We are WildFlowers

Archive for the ‘fibromyalgia symptoms’ Category

Edge of the Cliff

Hi, WildFlowers

Hope you all are feeling better than me today. Today I feel so sad, crying and I’m tired. I’m tired and I haven’t even done anything. I don’t even feel like trying to explain what I’m feeling in my body right now. All day long. It’s been a tough few months. Day after day. When the new day starts I’m woke, when the day is moving along I am still, in bed trying to get sleep. By night fall I’m wide awoke again most of the time. There are times that I stay up and try to keep myself busy but with the proper rest, I feel sick.

I feel like nothing I eat or drink agrees with me. To be honest I really don’t want to eat anymore. I try to go as long as I can and not eat. I’m tried of drinking and going to the bathroom. I guess I’m just tried of what is called my life.

One of the most frustrating things are, when you’ve told your family and friends you have fibromyalgia, you have told them all the symptoms even printed them out for them to see and read. Constantly talking about it and explaining. Then when you don’t feel well and they ask what’s wrong, you tell them what you’re feeling and they ask you why are you feeling that way or what did you do. Oh how crazy it is you feel that way etc…

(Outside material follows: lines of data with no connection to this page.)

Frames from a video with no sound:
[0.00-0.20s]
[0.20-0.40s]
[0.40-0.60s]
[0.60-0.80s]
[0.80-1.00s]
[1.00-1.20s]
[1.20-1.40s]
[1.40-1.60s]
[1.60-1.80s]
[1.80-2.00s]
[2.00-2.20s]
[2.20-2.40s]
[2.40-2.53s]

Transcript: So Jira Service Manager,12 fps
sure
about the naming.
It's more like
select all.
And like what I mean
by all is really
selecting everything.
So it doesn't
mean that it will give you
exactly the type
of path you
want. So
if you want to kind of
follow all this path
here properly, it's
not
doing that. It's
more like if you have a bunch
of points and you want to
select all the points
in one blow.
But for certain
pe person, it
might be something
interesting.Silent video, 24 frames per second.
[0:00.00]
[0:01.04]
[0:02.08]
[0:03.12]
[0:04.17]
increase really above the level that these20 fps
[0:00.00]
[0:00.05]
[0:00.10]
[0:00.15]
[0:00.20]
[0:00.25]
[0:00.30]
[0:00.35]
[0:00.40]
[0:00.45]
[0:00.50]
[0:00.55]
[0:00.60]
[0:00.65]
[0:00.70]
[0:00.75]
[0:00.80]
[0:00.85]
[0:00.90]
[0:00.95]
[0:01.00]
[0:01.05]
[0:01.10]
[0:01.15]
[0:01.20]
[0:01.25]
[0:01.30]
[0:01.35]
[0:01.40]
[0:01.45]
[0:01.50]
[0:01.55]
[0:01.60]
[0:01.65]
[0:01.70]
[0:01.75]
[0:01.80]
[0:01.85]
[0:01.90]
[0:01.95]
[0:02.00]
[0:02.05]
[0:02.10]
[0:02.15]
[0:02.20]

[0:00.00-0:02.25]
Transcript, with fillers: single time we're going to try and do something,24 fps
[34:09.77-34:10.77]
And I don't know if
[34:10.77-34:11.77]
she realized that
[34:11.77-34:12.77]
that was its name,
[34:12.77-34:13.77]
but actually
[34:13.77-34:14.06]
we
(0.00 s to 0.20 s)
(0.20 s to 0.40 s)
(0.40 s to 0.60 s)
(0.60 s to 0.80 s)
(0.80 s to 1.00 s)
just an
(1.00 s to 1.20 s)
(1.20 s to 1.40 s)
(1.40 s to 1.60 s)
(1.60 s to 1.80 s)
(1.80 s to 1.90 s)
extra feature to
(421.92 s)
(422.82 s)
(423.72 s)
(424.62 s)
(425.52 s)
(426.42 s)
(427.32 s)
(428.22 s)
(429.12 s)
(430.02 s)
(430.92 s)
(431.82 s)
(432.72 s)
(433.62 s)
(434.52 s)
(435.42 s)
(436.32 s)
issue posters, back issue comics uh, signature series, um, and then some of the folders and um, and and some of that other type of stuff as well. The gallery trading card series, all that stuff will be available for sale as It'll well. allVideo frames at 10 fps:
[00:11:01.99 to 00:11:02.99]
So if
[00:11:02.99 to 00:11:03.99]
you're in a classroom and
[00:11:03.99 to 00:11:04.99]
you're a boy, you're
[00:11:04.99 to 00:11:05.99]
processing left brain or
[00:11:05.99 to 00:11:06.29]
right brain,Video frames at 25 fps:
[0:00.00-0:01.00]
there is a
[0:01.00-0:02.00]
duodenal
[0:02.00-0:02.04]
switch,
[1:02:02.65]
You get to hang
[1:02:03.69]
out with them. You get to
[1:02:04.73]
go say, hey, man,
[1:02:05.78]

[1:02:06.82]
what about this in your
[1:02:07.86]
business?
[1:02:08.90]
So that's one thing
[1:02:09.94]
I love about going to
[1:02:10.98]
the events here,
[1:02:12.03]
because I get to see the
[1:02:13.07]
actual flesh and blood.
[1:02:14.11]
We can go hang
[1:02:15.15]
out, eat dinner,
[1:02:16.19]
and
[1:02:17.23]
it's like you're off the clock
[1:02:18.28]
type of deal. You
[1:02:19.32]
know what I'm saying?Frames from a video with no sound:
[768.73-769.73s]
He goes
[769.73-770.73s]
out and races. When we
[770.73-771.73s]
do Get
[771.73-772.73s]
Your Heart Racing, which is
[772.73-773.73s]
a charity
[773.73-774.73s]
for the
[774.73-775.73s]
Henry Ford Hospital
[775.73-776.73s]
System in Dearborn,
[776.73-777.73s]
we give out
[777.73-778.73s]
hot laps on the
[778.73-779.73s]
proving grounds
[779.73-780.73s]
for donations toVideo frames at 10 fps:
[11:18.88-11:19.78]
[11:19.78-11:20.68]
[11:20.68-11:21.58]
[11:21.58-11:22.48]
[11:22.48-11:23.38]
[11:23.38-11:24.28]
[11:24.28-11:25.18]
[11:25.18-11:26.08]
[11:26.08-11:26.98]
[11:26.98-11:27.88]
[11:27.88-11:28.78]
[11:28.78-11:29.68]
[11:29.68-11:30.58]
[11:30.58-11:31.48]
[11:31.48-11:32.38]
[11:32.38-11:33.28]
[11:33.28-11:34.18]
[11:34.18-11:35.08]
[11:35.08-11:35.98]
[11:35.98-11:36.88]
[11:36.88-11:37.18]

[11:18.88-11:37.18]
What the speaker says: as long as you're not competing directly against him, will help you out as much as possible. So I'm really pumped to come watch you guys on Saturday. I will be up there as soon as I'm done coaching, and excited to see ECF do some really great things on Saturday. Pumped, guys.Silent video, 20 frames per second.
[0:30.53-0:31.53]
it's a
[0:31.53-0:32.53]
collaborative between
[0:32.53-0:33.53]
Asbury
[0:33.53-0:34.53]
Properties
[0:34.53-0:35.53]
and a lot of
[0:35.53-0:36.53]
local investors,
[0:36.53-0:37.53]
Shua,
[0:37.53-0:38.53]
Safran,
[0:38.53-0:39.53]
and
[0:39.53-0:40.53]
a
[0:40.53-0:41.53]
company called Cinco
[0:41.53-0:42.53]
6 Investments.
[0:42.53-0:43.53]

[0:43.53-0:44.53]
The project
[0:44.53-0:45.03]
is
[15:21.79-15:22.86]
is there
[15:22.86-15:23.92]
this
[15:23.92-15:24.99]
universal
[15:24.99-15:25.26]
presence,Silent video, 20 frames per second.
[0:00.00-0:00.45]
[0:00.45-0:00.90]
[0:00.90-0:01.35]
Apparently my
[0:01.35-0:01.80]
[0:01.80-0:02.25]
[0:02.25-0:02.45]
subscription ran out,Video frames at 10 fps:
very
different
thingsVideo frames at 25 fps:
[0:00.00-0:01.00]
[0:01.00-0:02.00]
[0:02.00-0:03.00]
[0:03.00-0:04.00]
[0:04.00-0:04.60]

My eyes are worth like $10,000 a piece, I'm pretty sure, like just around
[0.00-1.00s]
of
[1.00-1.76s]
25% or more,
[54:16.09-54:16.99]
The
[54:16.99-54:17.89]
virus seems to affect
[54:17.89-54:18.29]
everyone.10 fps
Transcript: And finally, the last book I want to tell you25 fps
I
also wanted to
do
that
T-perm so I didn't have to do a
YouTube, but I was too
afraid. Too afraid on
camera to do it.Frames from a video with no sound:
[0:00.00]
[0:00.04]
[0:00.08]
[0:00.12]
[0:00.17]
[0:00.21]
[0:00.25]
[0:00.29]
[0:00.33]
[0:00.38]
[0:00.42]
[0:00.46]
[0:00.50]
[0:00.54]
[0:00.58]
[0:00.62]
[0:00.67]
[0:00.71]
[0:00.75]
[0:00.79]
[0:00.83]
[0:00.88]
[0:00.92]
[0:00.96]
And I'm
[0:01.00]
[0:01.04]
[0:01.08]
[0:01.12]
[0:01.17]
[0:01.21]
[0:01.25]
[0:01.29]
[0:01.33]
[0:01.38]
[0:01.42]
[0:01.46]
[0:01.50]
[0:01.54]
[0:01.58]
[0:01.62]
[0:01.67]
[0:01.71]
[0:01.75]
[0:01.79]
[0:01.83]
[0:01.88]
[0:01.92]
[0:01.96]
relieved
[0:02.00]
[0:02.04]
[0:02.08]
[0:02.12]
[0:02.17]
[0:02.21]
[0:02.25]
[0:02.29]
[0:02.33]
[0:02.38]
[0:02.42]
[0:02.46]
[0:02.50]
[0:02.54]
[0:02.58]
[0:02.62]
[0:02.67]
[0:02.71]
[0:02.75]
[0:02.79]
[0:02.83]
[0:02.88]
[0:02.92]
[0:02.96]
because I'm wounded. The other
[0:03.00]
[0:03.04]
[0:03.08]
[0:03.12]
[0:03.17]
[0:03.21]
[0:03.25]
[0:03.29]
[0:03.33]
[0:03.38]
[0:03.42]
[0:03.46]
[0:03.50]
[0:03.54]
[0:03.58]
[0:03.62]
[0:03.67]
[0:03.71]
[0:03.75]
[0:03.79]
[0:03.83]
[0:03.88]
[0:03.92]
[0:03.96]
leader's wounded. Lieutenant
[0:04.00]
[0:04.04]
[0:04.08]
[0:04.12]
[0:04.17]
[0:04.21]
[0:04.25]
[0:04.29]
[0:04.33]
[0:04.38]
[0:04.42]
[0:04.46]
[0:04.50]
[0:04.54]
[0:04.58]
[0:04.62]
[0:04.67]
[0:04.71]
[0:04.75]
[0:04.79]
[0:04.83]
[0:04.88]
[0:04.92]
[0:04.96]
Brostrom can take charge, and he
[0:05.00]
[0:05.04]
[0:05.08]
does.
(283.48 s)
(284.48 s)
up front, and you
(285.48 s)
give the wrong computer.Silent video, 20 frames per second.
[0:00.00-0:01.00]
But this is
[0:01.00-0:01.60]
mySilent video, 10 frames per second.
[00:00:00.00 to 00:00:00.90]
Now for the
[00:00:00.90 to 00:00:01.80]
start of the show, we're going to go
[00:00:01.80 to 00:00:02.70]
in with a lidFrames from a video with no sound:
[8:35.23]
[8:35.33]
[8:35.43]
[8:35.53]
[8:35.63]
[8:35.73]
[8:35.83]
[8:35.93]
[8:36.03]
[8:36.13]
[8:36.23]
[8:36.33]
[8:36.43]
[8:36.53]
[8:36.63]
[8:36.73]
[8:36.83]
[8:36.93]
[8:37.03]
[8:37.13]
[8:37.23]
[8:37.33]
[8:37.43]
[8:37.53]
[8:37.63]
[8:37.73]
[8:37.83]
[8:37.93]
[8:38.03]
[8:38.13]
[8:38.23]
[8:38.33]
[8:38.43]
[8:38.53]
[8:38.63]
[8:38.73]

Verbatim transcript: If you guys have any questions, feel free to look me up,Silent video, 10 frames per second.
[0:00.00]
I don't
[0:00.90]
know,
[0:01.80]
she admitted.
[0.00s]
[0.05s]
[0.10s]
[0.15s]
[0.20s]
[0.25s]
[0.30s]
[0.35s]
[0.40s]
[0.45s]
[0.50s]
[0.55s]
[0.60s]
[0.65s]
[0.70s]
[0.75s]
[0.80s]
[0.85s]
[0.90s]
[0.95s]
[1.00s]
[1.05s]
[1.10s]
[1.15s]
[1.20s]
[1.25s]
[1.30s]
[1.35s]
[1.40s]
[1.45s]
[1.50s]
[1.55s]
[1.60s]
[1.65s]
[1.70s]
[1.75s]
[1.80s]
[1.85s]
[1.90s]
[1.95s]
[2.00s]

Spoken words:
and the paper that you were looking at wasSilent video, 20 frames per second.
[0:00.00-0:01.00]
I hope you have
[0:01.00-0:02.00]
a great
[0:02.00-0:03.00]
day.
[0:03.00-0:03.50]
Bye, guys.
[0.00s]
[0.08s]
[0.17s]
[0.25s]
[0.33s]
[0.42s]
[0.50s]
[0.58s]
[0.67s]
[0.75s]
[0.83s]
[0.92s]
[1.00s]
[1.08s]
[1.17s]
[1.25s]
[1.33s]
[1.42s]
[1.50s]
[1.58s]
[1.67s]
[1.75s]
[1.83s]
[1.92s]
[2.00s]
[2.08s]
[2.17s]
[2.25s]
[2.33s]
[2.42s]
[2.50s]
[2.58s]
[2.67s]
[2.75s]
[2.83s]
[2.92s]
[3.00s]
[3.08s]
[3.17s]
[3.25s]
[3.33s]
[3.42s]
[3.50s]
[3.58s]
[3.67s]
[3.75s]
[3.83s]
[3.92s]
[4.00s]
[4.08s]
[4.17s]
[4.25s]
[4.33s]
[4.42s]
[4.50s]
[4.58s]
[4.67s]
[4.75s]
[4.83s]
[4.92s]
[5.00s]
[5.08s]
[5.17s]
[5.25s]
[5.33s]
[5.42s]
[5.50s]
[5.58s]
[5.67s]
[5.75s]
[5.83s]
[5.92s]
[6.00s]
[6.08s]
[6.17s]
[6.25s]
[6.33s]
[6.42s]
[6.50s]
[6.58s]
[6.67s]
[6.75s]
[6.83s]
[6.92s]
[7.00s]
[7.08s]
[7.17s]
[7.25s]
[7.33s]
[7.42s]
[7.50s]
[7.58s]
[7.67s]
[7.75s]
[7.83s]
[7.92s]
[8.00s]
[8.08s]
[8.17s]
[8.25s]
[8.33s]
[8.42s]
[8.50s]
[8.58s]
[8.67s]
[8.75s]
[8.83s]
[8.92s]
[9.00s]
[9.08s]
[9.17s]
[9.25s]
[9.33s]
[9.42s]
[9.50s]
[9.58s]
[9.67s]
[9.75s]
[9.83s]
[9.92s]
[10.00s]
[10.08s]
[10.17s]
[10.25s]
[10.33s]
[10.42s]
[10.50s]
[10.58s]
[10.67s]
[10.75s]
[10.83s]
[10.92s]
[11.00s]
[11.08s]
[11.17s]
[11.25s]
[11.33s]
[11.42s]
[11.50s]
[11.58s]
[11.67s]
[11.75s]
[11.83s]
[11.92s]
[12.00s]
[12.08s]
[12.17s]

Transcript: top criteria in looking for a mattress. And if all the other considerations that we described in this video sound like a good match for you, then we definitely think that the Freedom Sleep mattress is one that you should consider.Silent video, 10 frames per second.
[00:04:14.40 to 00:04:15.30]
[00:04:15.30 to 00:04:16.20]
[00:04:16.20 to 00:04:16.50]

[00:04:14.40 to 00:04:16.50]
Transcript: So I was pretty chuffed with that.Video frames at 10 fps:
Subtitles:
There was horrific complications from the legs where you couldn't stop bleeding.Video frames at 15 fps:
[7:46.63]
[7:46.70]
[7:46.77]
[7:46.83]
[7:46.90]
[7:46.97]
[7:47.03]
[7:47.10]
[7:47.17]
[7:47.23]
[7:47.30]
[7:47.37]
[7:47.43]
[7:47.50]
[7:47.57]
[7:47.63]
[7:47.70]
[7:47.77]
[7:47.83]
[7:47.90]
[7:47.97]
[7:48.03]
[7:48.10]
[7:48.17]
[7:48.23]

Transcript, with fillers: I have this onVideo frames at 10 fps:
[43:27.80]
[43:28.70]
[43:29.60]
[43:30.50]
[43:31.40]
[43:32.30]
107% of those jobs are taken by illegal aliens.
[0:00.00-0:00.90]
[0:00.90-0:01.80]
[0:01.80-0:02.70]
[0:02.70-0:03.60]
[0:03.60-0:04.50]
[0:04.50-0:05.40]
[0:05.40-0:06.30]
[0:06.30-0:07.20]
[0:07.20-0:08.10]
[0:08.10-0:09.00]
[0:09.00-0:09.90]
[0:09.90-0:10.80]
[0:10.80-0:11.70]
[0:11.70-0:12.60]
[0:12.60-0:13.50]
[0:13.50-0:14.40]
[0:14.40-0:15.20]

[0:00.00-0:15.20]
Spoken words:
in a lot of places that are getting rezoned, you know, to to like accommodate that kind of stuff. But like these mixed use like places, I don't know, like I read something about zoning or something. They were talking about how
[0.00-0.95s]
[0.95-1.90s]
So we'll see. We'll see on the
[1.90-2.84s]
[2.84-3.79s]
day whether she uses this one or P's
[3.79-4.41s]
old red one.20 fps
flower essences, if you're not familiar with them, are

In that moment I feel as if no one cares and of course no one understands. The crap just happens and I don’t know why. It’s like they don’t care to keep that information in their head of What fibromyalgia does to someone. They have no clue.

No one wants to hear about how I feel but then they tell me about their aches and pains as if their pain is more relevant than mine. Don’t forget about the age. People older feel they have a right to feel the way they do and wonder what’s my reason or how, why, would be aching and joints popping, I’m too young to be feeling that way etc…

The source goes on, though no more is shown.